Num mundo cada vez mais agitado, parece que apenas o tempo tem o dom de

assumir o exclusivo das nossas decisões. Deste modo, trago hoje a este espaço uma breve

interpretação, cuja importância constitui um dos corolários das sociedades modernas: o

tempo. O tempo pode ser definido como o que sentimos ocorrer entre um instante e outro.

Esta realidade acompanha-nos por toda a vida, desenrolando-se de forma distinta, nas

diversas etapas do desenvolvimento: lentamente na infância e terceira idade, de forma

veloz na idade adulta.

Para melhor nos ajudar a perceber estas matérias, a cronobiologia permite-nos

compreender as características temporais dos organismos em todos os momentos da

relação com o meio.
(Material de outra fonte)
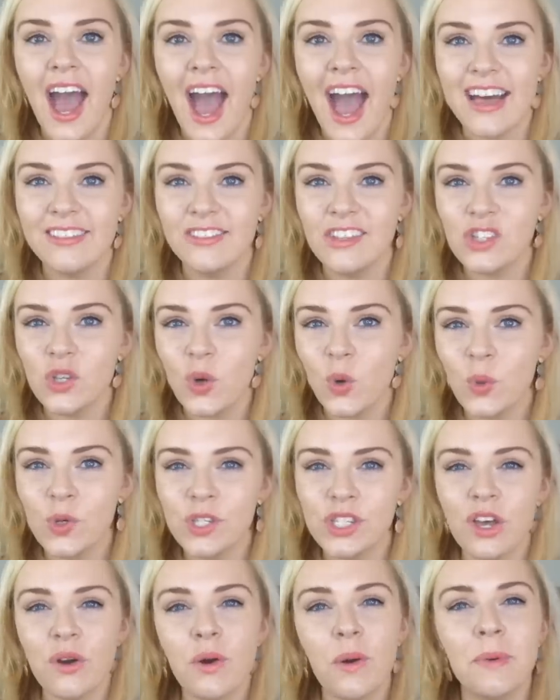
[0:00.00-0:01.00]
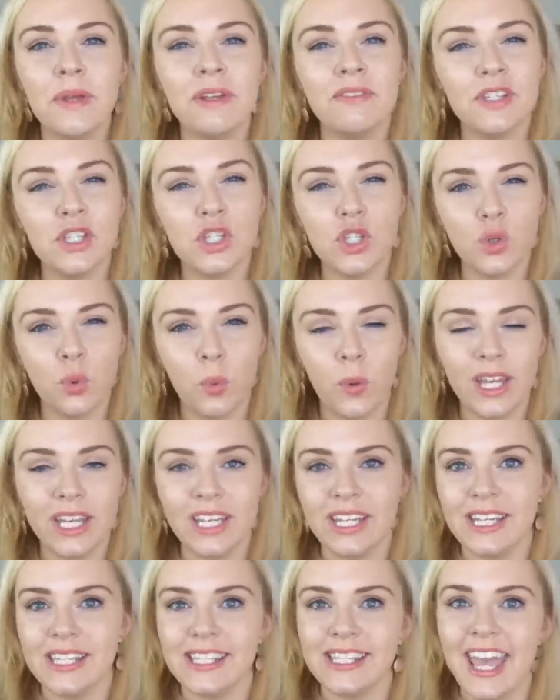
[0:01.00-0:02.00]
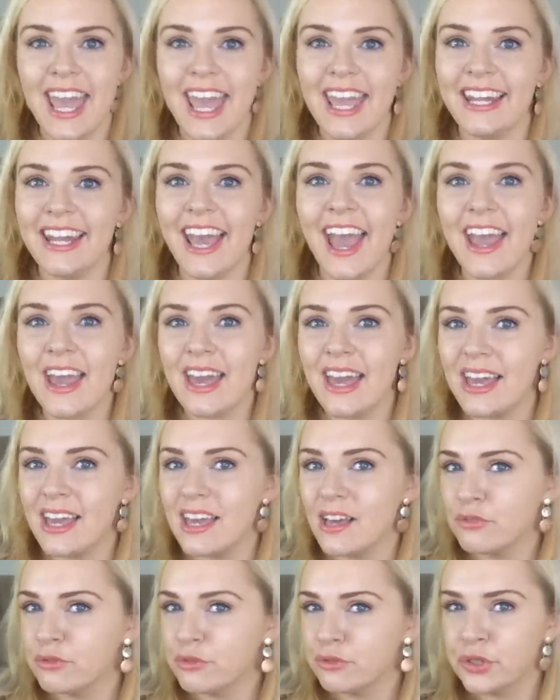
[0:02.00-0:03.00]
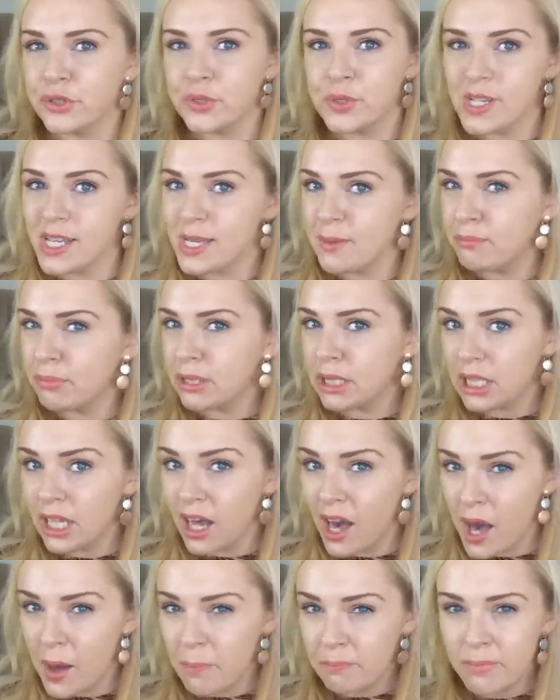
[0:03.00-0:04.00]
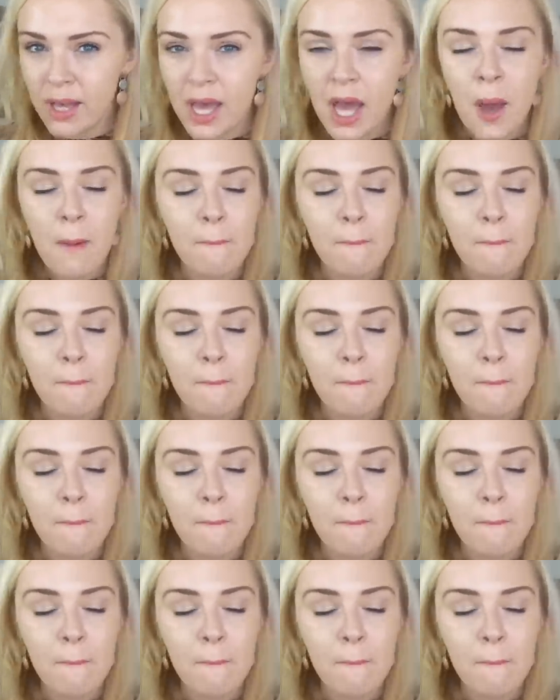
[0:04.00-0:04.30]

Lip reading: And there's also a bit of a sweetness in a fruity plum,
Esta ciência engloba o estudo dos ritmos biológicos, que oscilam em

função do tempo, repetindo-se regularmente. Traz-nos, ainda, uma das mais importantes

contribuições relativas ao tempo: a noção de variabilidade das funções biológicas ao longo

das 24 horas do dia. Esse dado é interessante na medida que mostra, por exemplo, a

variação do desempenho cognitivo ao longo do dia para qualquer pessoa. Revela,

igualmente, que as pessoas tendem a responder de forma diferente à mesma situação,

conforme o momento do dia em que ela ocorra.
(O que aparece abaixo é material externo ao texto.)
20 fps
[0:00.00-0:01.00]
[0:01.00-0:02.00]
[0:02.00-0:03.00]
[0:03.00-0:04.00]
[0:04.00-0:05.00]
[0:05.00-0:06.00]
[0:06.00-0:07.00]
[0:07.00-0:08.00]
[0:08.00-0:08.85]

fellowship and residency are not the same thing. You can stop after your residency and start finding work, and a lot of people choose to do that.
As alterações de rotinas, próprias do período pós-férias, representam

invariavelmente um conjunto de mudanças profundas do nosso ritmo biológico, sendo

necessário regressar ao emprego atentos a possíveis sintomas físicos ou psicológicos, de

modo a reagir de forma adequada às novas solicitações de vida.
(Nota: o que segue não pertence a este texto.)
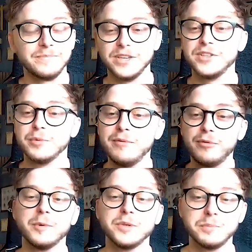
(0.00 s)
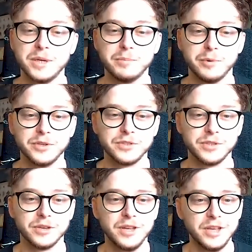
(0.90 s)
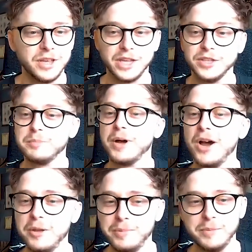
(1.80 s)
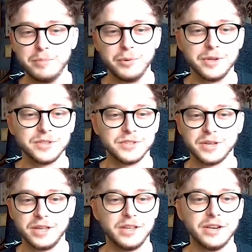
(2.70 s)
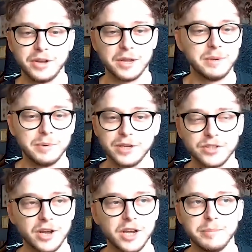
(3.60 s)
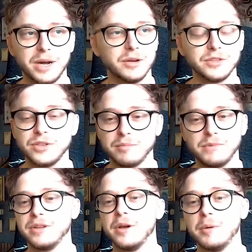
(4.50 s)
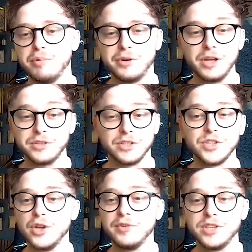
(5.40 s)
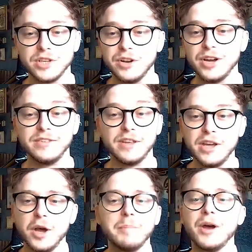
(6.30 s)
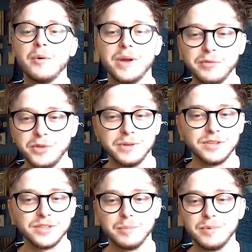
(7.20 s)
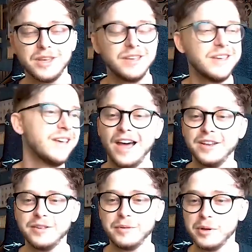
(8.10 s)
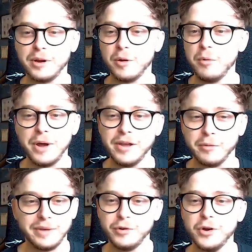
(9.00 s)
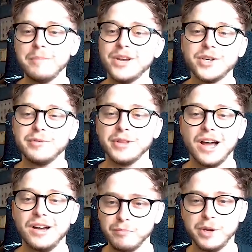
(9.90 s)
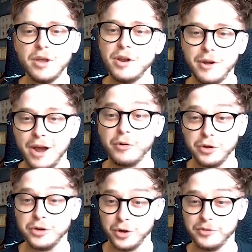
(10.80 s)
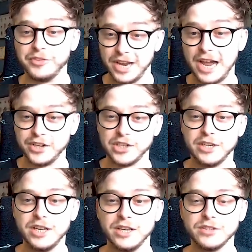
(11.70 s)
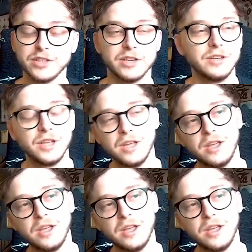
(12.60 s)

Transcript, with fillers: is to influence people, is to inspire people, is to you know get people excited about a, a product, a service, an idea, a better way of doing something. And you're like, well, hang on, we haven't got a measure for that. We don't know how good content actually is. And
De um modo geral, quando temos uma relação demasiadamente intensa com a

vida, respondemos de forma quase imediata aos apelos que se passam à nossa volta. Por

mais que tenhamos uma agenda, planificações e tudo mais, acabamos por descobrir de

forma imediata que não temos tempo. Vivemos sempre no dilema de não ter tempo e, às

vezes, de forma contraditória às nossas expectativas acabamos mesmo por “perder

tempo”. Outros ainda utilizam uma expressão que considero mais desconcertante, “matar

o tempo”. Apesar de absurdo, acaba por ser curioso a sensação de “matar o tempo”, pois

quando a sentimos, é nesse momento que o tempo deixa de exercer uma certa tirania sobre

nós. Prefiro a designação de Fernando Pessoa quando afirma que “o tempo é uma ilusão

obstinadamente persistente” e, enquanto ilusão com mais ou menos participação da nossa

parte, ele (o tempo) acaba por ser gerido por nós.

Page 2: O tempo

Quando no fundo acabamos por estar dependentes do tempo dos outros, temos

noção de que não sendo donos do nosso tempo, só nos resta protestar, aquilo que por

vezes todos fazemos e em que alguns se especializaram. Não permita que o tempo

preencha a sua agenda. Prefira viver a cultivar o que já é e a usufruir do que já tem. Dessa

forma, o tempo acabará por ser uma “ilusão obstinadamente persistente”.